Final Report Summary - VISCUESACQWO (The role of visual cues in speech segmentation and the acquisition of word order: a study of monolingual and bilingual adults and infants)

Summary description of the project objectives
The VisCuesAcqWO project investigates the role of prosody and visual information in speech segmentation and the acquisition of syntax. Three are the main aims of the present project:
(1) To determine whether visual facial information accompanies a specific type of prosodic information, i.e. phrasal prominence, that correlates with the natural languages’ basic word order and has thus been proposed as potentially allowing prelexical infants to discover this major syntactic feature of natural languages (Gervain & Werker 2013).
(2) To investigate the role of the potential visual facial gestures accompanying the prosodic patterns marking word order, in speech segmentation and the acquisition of word order in infancy.
(3) To investigate whether the relative weight of visual facial information changes throughout development by examining its role in adulthood.
These research activities have been complemented with mentoring and dissemination activities, as described in the work plan approved for VisCuesAcqWO.

Description of the project performed and main results and conclusions
Speech is audiovisual: visual information plays an important role in the perception of auditory speech both in infancy and adulthood.
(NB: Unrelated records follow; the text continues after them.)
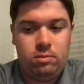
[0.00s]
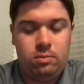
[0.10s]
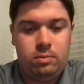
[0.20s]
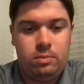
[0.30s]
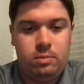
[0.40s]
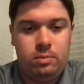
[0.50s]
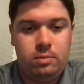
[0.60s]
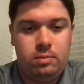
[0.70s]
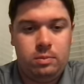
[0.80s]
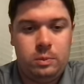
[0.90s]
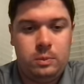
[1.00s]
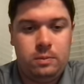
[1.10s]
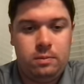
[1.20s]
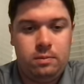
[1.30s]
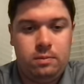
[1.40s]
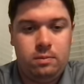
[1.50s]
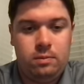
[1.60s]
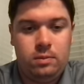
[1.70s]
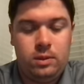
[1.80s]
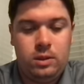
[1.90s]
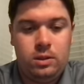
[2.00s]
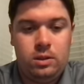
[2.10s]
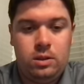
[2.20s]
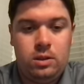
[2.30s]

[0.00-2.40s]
This person isn't speaking.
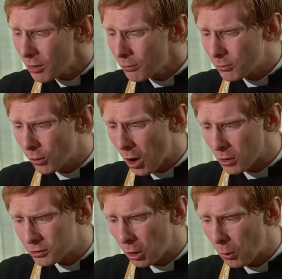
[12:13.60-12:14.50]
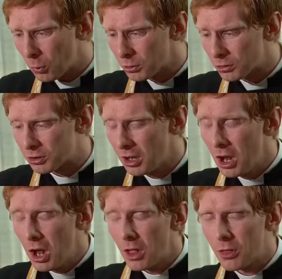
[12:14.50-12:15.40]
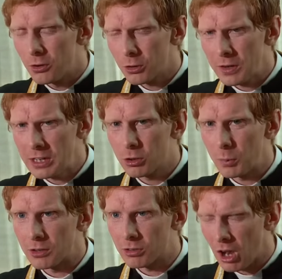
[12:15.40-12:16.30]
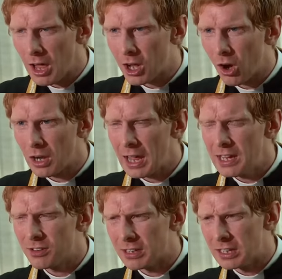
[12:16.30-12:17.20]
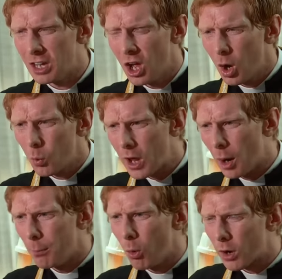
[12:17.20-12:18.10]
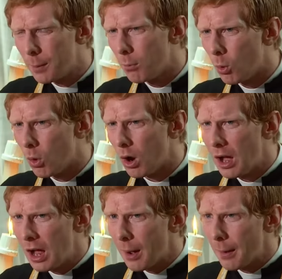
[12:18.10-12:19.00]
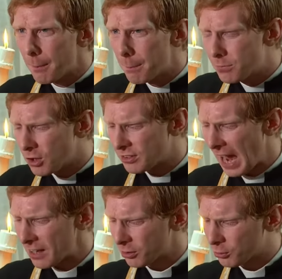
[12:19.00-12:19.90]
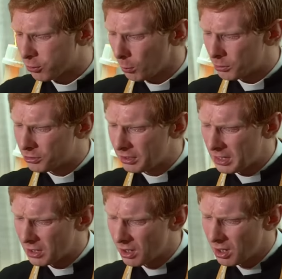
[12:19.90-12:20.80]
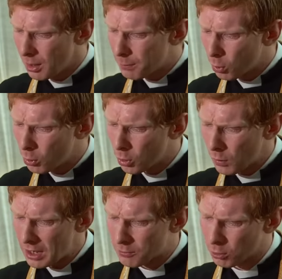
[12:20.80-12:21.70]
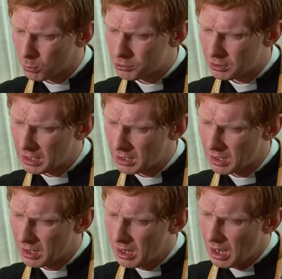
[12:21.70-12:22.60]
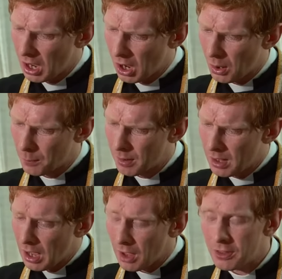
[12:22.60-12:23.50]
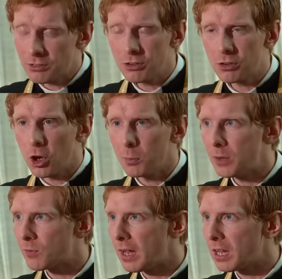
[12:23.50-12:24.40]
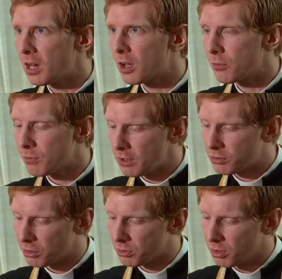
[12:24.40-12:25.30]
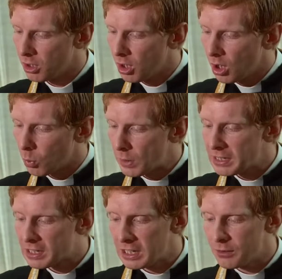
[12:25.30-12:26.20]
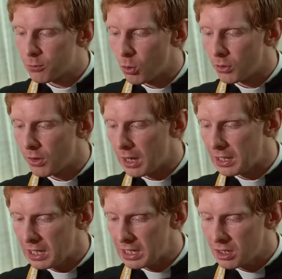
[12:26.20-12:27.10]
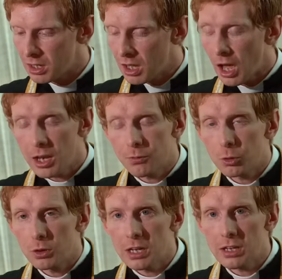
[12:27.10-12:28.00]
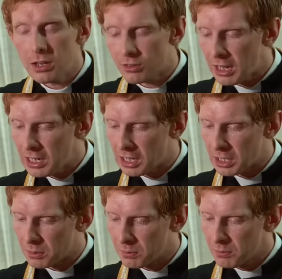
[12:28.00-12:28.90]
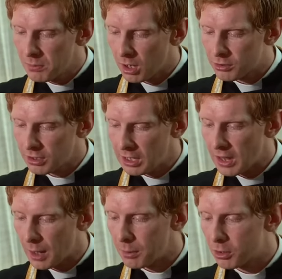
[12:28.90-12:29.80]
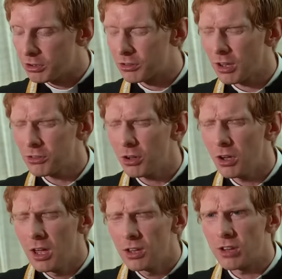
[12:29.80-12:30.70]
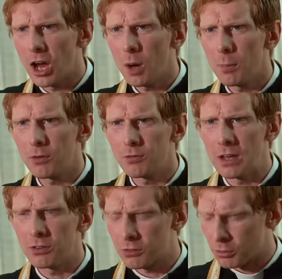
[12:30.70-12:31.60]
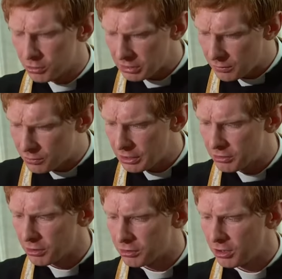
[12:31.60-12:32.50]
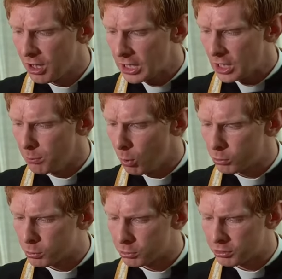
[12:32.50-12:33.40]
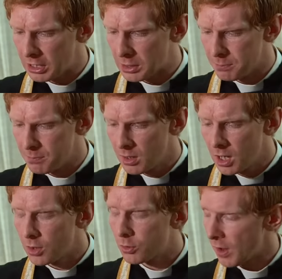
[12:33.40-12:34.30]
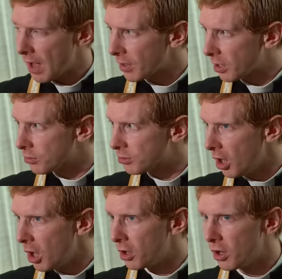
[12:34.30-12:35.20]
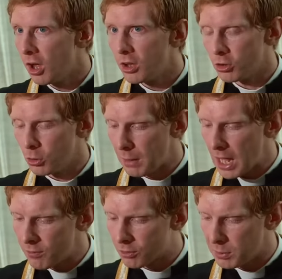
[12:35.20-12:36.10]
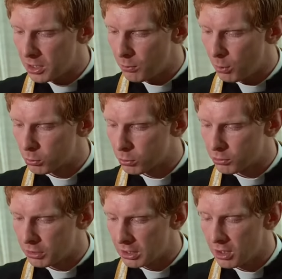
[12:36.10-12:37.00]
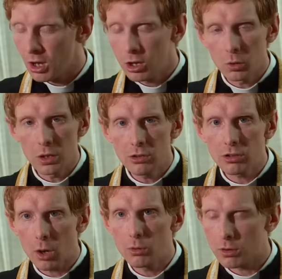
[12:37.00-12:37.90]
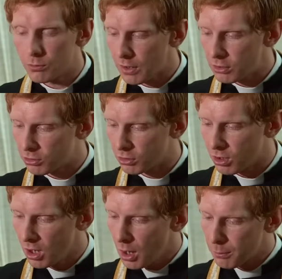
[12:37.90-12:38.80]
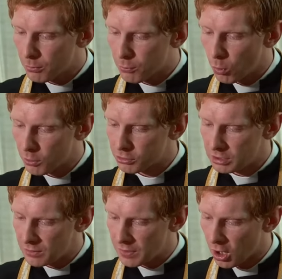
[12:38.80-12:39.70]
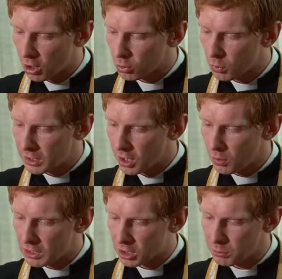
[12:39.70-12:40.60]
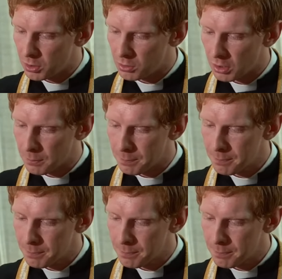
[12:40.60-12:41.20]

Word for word: for our souls, the degree to which, like Our Lady, we are more and more detached from sin, pulled away from sin. Um, and this is going to mean regular confession, weekly, fortnightly, and if you need it, daily. I say that because it's such a terrible offense to receive Jesus in mortal sin. If you have a concern that you may have committed a mortal sin, you need to go to confession before receiving our Lord in Holy Communion.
However, its potential influence on particular aspects of the auditory speech signal, such as auditory prosody, and its role in language acquisition remains largely unexplored and is the main goal of the present project. A specific type of prosodic information, i.e. the acoustic realization of phrasal prominence, correlates with the natural languages’ word order of verbs and objects. In O(bject)-V(erb) languages, the prominent element has typically higher pitch and/or intensity (Japanese: high-low, [‘To]kyo ni), whereas in V(erb)-O(bject) languages the prominent element is typically lengthened (English: short-long, to [Ro]me). Phrasal prominence might thus help infants learn the basic word order of their native language(s). Indeed, seven-month-old infants can use phrasal prominence to segment unknown artificial languages (Gervain & Werker 2013). VisCuesAcqWO seeks to examine whether co-verbal visual facial gestures such as eyebrow movements and head nods, are available to prelexical infants which, together with auditory prosody―i.e. phrasal prominence―help them locate the boundaries of phrases and discover basic word order.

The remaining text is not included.